The rubiscolins are a group of opioid peptides that are formed during digestion of the ribulose bisphosphate carboxylase/oxygenase (Rubisco) protein from spinach leaves. These peptides have much in common with the better-known gluten exorphins.

Types of Rubiscolin
There are 2 known rubiscolins with known structure:

Rubiscolin-5
Structure: H-Tyr-Pro-Leu-Asp-Leu-OH

Rubiscolin-6
Function: can have an anxiolytic effect via activation of sigma1 and dopamine D1 receptors.
Structure: H-Tyr-Pro-Leu-Asp-Leu-Phe-OH

Studies on Rubiscolin 
Studies have been conducted on rubiscolin structure and biological responses following its digestion.
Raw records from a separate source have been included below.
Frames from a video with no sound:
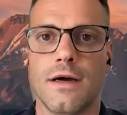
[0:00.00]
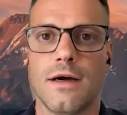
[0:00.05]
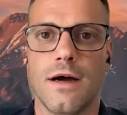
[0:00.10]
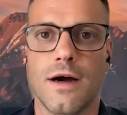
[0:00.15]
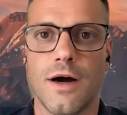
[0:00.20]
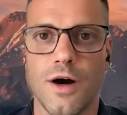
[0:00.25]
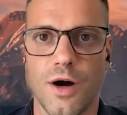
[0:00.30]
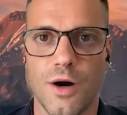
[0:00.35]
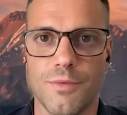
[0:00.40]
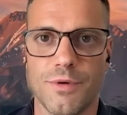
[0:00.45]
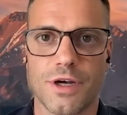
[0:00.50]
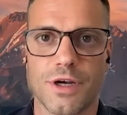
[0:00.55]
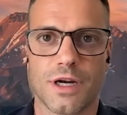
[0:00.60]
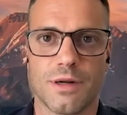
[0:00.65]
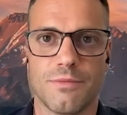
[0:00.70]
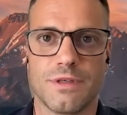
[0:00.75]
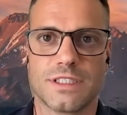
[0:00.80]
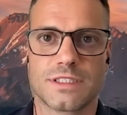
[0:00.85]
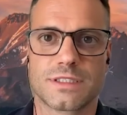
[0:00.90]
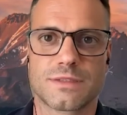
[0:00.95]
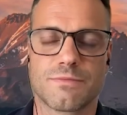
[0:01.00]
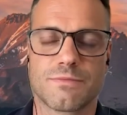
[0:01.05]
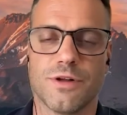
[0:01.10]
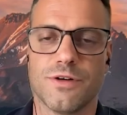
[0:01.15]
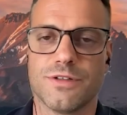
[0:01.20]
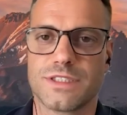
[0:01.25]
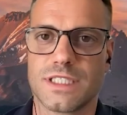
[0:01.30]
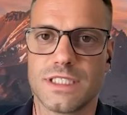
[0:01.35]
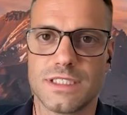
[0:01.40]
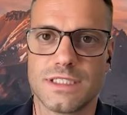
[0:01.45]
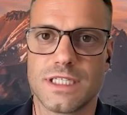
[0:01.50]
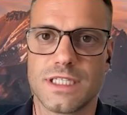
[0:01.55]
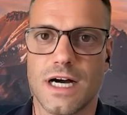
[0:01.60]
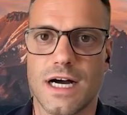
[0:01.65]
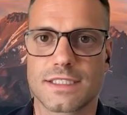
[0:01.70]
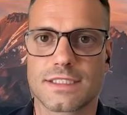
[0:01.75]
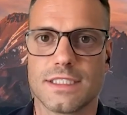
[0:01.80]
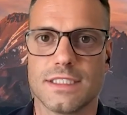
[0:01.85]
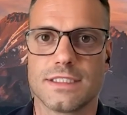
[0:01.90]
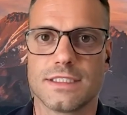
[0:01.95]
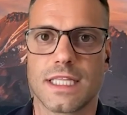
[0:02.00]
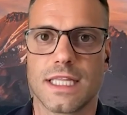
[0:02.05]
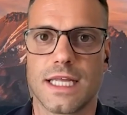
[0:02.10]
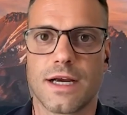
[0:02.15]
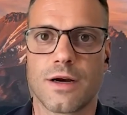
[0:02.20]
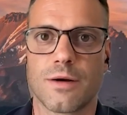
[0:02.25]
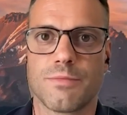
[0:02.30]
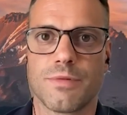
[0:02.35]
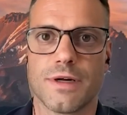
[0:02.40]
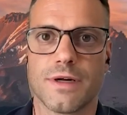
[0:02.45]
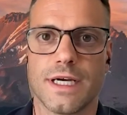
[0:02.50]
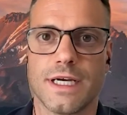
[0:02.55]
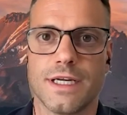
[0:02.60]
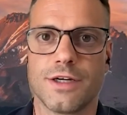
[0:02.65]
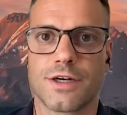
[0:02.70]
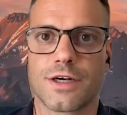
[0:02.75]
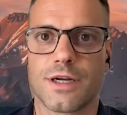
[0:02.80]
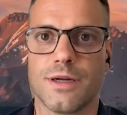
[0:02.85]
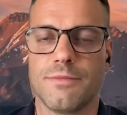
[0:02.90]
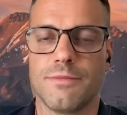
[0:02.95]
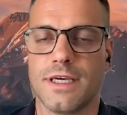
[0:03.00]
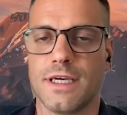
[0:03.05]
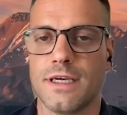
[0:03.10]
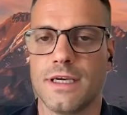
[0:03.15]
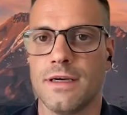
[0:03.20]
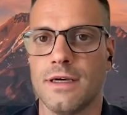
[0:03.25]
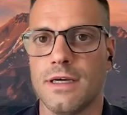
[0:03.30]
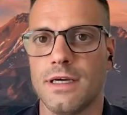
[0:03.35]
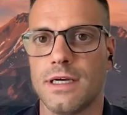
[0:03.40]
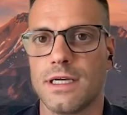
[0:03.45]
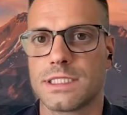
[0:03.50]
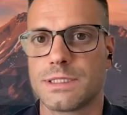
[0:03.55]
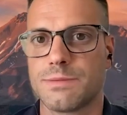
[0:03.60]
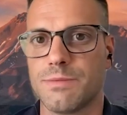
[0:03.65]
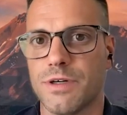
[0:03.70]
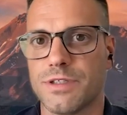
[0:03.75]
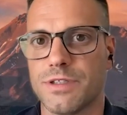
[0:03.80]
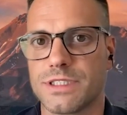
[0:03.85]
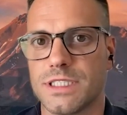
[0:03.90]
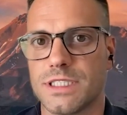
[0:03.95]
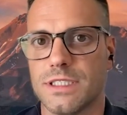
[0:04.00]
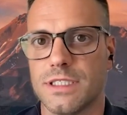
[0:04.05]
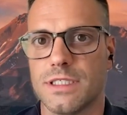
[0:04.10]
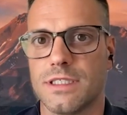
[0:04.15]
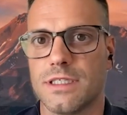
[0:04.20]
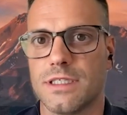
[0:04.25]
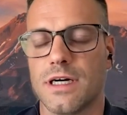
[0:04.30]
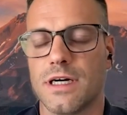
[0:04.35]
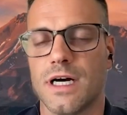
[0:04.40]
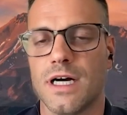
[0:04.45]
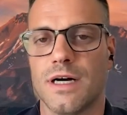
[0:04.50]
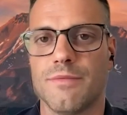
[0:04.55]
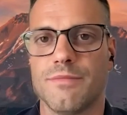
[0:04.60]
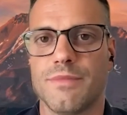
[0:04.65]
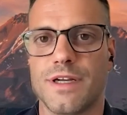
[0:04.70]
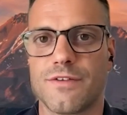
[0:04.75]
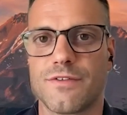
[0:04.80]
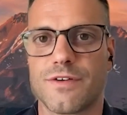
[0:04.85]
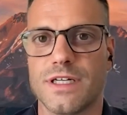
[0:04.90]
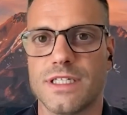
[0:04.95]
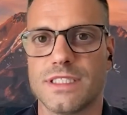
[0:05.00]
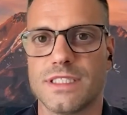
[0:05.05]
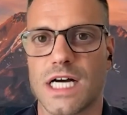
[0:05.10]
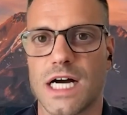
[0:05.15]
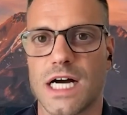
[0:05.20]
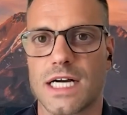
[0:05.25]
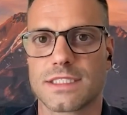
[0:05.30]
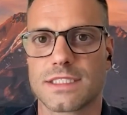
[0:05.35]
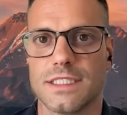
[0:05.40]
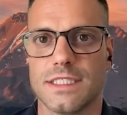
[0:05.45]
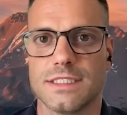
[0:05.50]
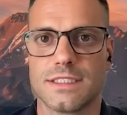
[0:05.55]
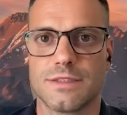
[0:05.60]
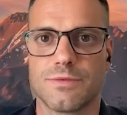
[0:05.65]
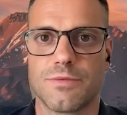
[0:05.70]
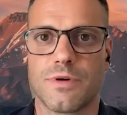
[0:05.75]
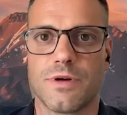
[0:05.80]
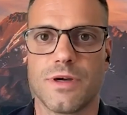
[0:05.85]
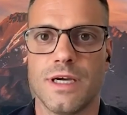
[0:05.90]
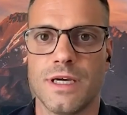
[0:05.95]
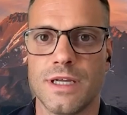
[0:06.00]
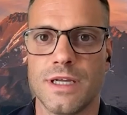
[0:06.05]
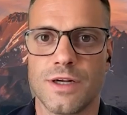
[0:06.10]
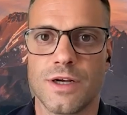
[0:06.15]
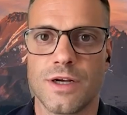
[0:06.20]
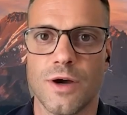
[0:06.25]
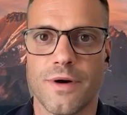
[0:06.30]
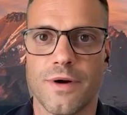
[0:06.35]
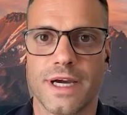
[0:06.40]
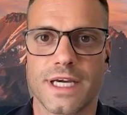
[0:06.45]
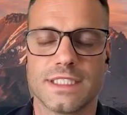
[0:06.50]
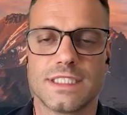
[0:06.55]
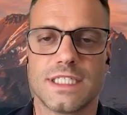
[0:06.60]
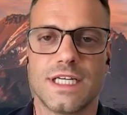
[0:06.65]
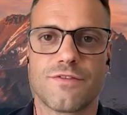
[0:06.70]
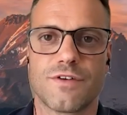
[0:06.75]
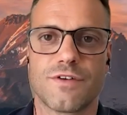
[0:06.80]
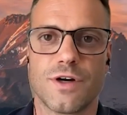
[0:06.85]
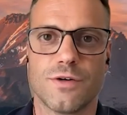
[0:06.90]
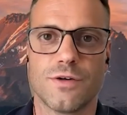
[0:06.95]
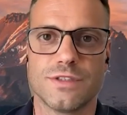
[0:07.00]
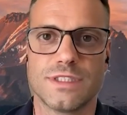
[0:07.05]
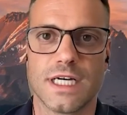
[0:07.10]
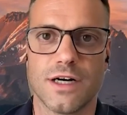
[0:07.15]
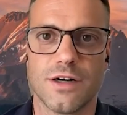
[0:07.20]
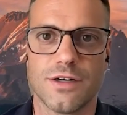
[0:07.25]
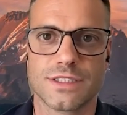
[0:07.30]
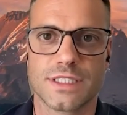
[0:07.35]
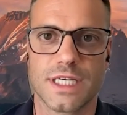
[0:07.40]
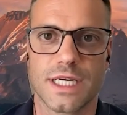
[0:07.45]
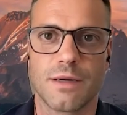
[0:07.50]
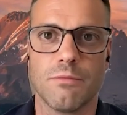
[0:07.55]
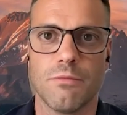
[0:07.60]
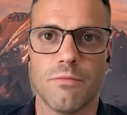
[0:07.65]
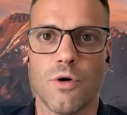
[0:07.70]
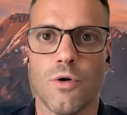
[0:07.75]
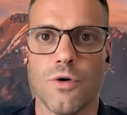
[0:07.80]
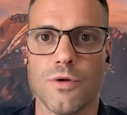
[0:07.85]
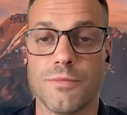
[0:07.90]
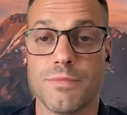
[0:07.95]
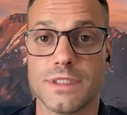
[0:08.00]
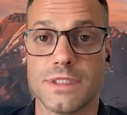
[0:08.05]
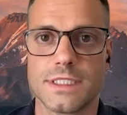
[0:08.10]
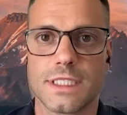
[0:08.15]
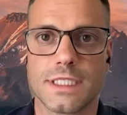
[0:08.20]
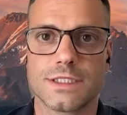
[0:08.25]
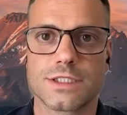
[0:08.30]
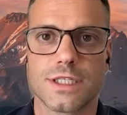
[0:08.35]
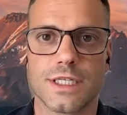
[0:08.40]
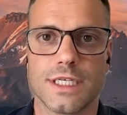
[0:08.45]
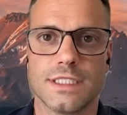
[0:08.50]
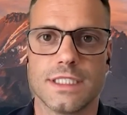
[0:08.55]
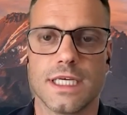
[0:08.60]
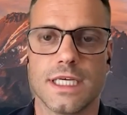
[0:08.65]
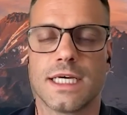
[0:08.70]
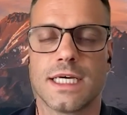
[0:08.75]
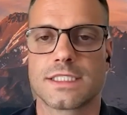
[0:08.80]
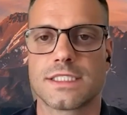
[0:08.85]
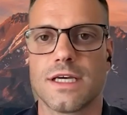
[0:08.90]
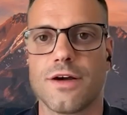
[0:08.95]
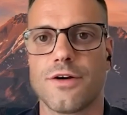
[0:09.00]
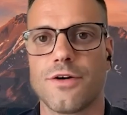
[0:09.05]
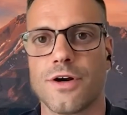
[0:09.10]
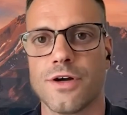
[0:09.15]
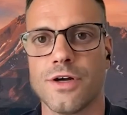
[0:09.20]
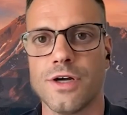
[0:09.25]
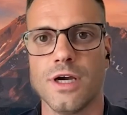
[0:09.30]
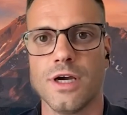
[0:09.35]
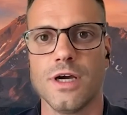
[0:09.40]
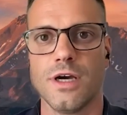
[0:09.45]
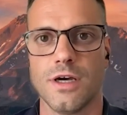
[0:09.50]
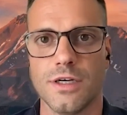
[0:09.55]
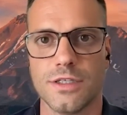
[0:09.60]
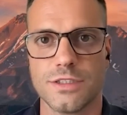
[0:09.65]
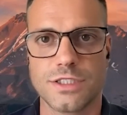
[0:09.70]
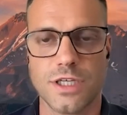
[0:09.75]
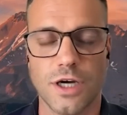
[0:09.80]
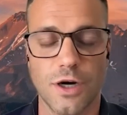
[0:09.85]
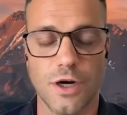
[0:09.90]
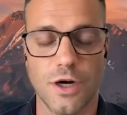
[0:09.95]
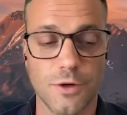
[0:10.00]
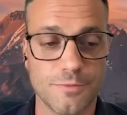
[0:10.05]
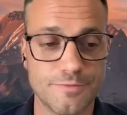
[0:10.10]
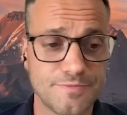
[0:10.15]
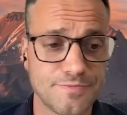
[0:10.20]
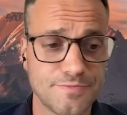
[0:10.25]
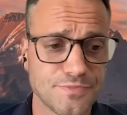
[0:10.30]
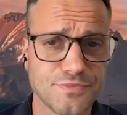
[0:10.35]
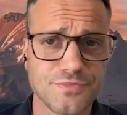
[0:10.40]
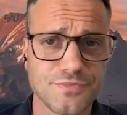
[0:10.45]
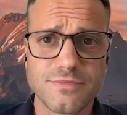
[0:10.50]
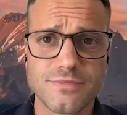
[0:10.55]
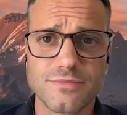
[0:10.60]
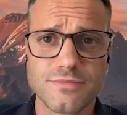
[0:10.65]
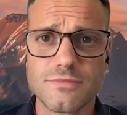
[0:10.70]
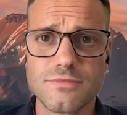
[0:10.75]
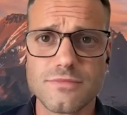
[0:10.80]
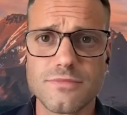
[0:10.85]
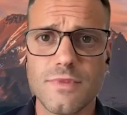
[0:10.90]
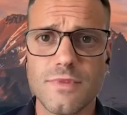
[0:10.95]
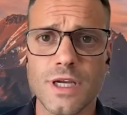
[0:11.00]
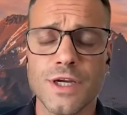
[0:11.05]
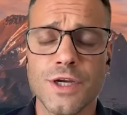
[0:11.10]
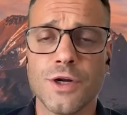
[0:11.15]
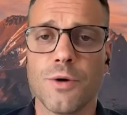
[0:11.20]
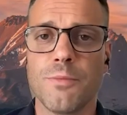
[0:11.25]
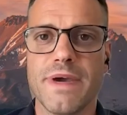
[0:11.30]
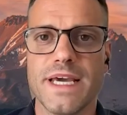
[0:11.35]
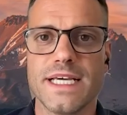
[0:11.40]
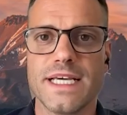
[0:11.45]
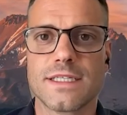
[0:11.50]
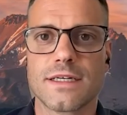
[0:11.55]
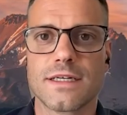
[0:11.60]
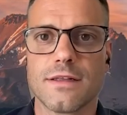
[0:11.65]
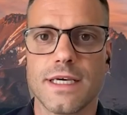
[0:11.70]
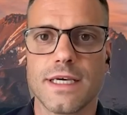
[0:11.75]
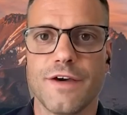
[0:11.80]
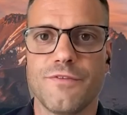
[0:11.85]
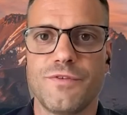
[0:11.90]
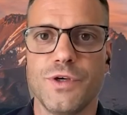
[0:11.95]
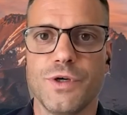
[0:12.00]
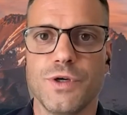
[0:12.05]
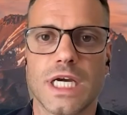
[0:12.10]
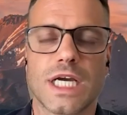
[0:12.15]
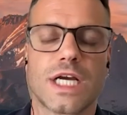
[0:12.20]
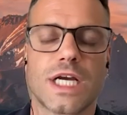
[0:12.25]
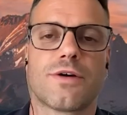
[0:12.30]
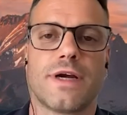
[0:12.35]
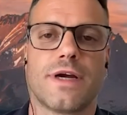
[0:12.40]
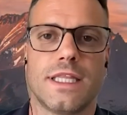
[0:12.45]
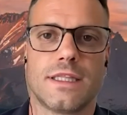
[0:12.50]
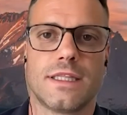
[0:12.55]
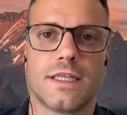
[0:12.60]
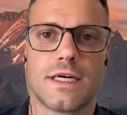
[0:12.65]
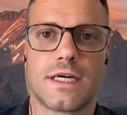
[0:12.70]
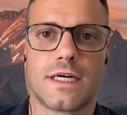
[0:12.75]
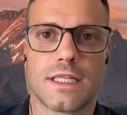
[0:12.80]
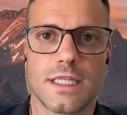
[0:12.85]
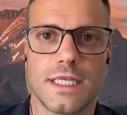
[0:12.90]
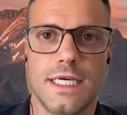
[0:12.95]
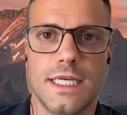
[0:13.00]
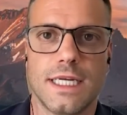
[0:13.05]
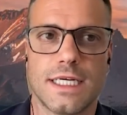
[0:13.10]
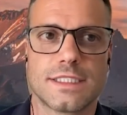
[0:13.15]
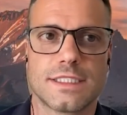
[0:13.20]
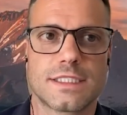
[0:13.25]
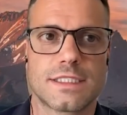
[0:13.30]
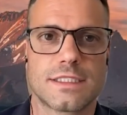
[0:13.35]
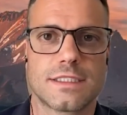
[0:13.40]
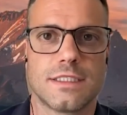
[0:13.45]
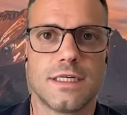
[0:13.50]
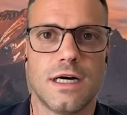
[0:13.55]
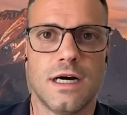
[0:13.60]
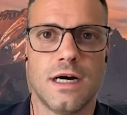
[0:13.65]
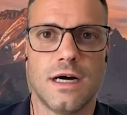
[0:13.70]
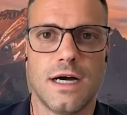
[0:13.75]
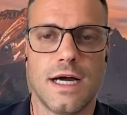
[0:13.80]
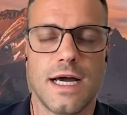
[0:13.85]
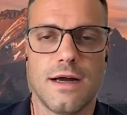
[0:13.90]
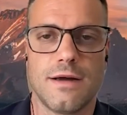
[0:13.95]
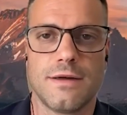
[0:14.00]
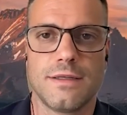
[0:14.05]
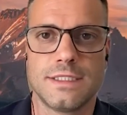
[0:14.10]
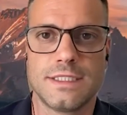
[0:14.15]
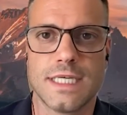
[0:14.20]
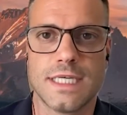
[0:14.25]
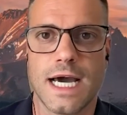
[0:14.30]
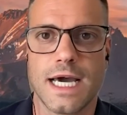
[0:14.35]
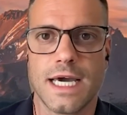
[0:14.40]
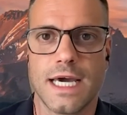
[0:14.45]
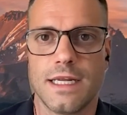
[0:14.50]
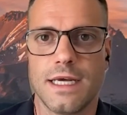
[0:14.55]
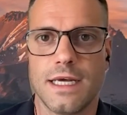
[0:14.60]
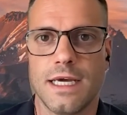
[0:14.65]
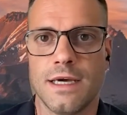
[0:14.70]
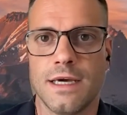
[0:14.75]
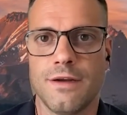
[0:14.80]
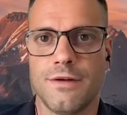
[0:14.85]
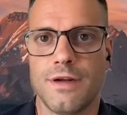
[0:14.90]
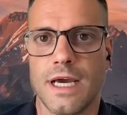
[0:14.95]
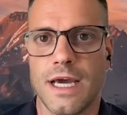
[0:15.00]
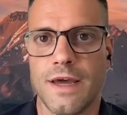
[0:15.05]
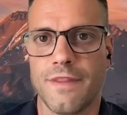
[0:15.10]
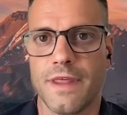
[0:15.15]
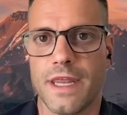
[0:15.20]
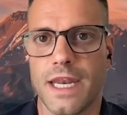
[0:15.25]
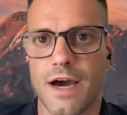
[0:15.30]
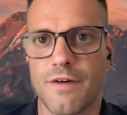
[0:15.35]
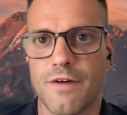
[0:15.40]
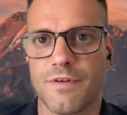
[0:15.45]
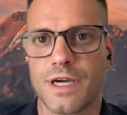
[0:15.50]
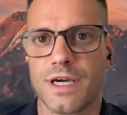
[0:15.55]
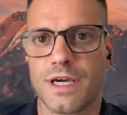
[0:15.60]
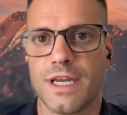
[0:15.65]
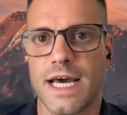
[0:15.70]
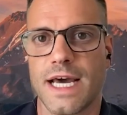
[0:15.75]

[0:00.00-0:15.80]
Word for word: Um, you're going to be exposed to toxins in the airplane. You're going to be exposed to um, different toxins in going into different hotels, like mold potentially, et cetera. So, you know, basically, if you can create the cleanest uh, diet and and then have a good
The tertiary structure and biological function of spinach-derived rubiscolin has been analyzed in the laboratory. When rubiscolin is digested, studies have shown that rubiscolin has the potential to bind to δ opioid receptors in the body. The analysis of the amino acids responsible for this agonistic relationship of rubiscolin with δ opioid receptors can lead to replication of these proteins in the lab. Rubiscolin has the capability to bind to δ opioid receptors following its digestion. Upon the digestion of rubiscolin from spinach with the protease pepsin, peptides MRWRD, MRW, LRIPVA, AND IAYKPAG were found and purified. These peptides were found to have binding capabilities with angiotensin I-converting enzyme (ACE), which catalyze an antihypertensive, or decreased blood pressure, response. When treated to rats in the laboratory, MRW, MRWRD, and IAYKPAG resulted in antihypertensive responses in hypertensive rats 2 hours, 4 hours, and 4 hours, respectively, after ingestion of the peptides. The peptide LRIPVA did not induce any antihypertensive responses from laboratory rats. The tertiary structure of rubiscolin has been mapped and the δ opioid receptor and ACE binding capabilities have been researched in the lab.